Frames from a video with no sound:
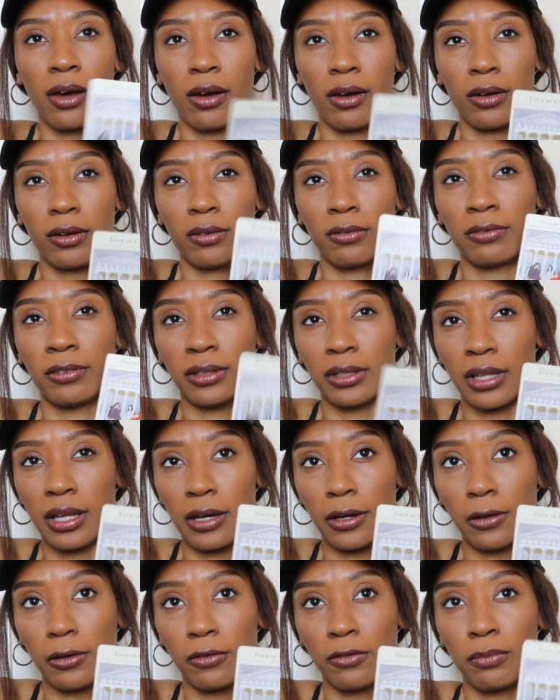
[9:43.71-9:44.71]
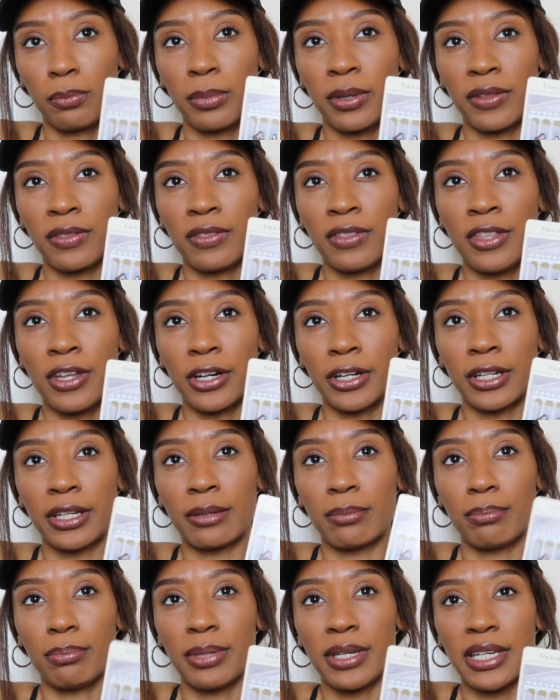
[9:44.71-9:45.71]
of love but there
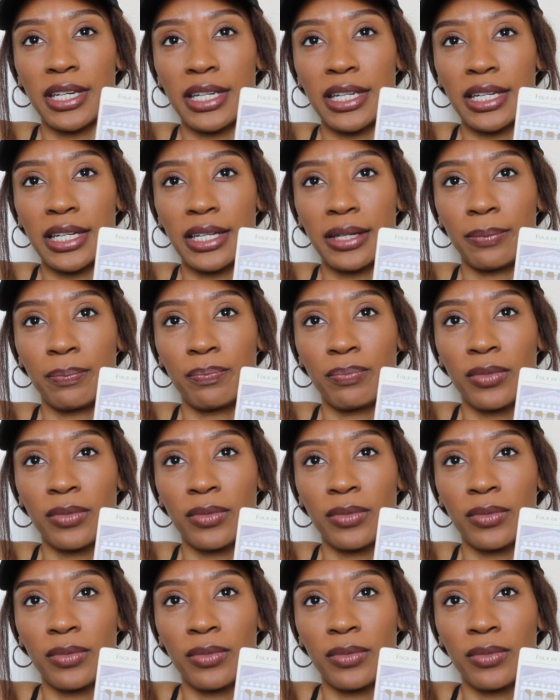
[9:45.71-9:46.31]
can be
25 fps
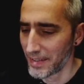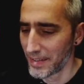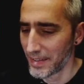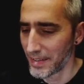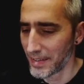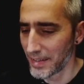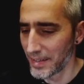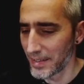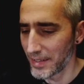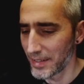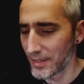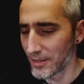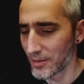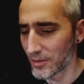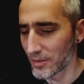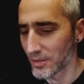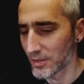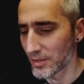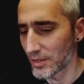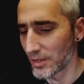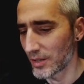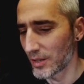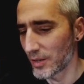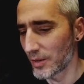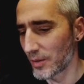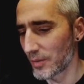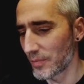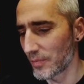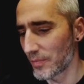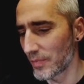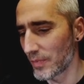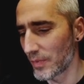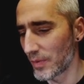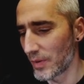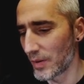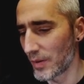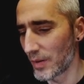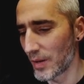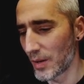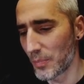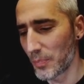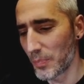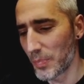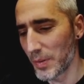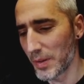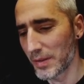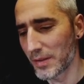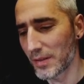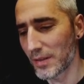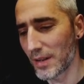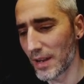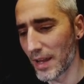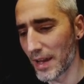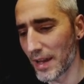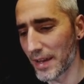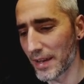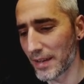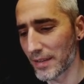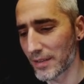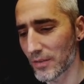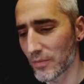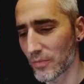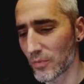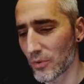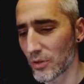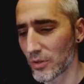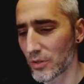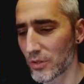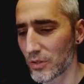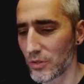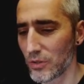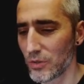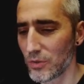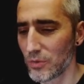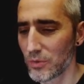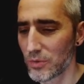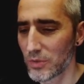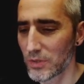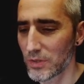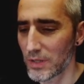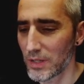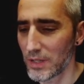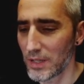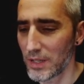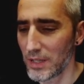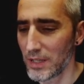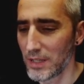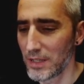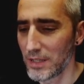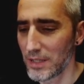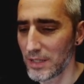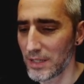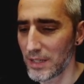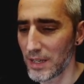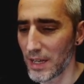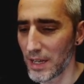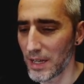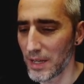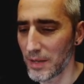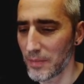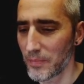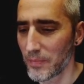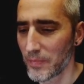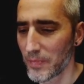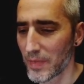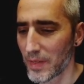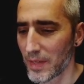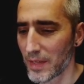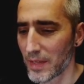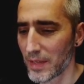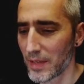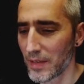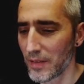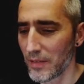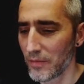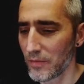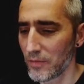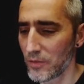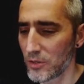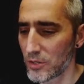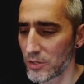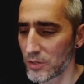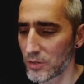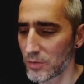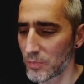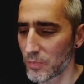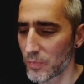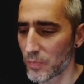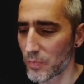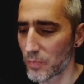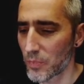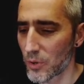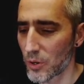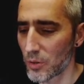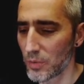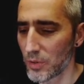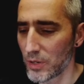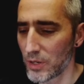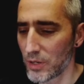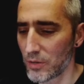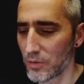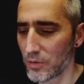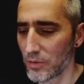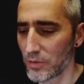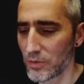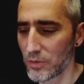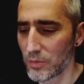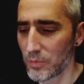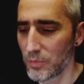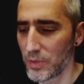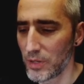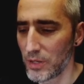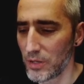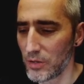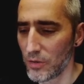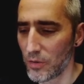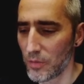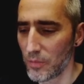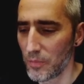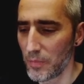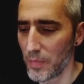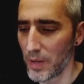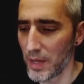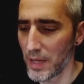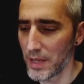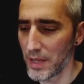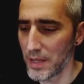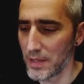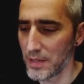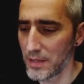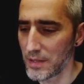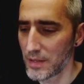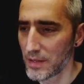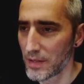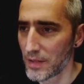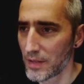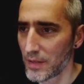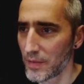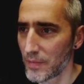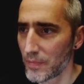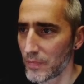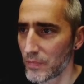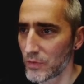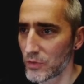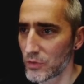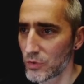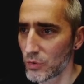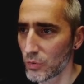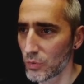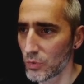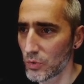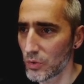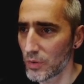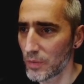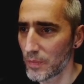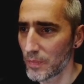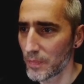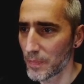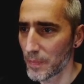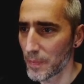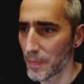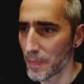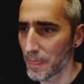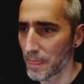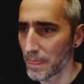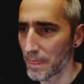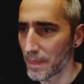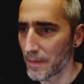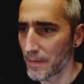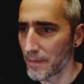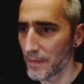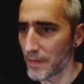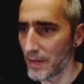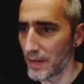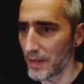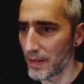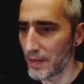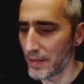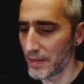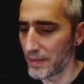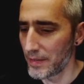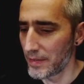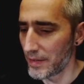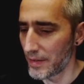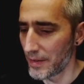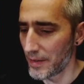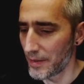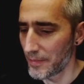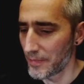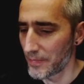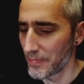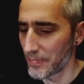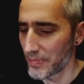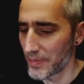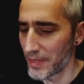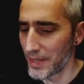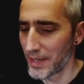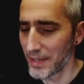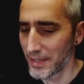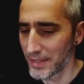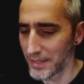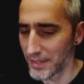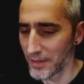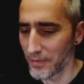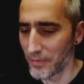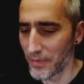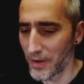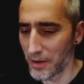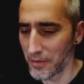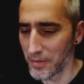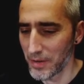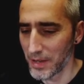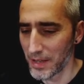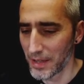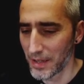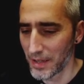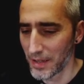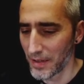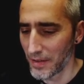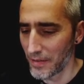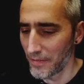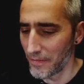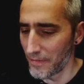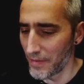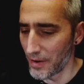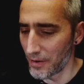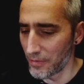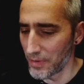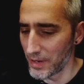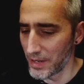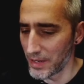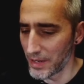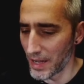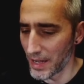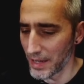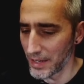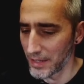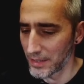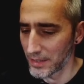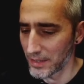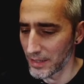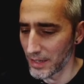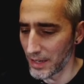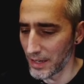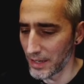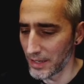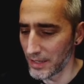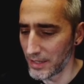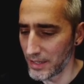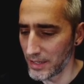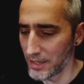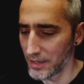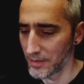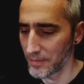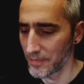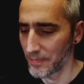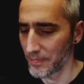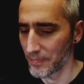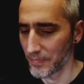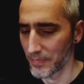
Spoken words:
It looks a bit like the one used in the game, which is probably going to be your main tool. And that's a very, very nice idea.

# What you will do
In the copy, include no pictures; otherwise transcribe the entries exactly.

# Exercise response
Frames from a video with no sound:
[9:43.71-9:44.71]
[9:44.71-9:45.71]
of love but there
[9:45.71-9:46.31]
can be
25 fps
Spoken words:
It looks a bit like the one used in the game, which is probably going to be your main tool. And that's a very, very nice idea.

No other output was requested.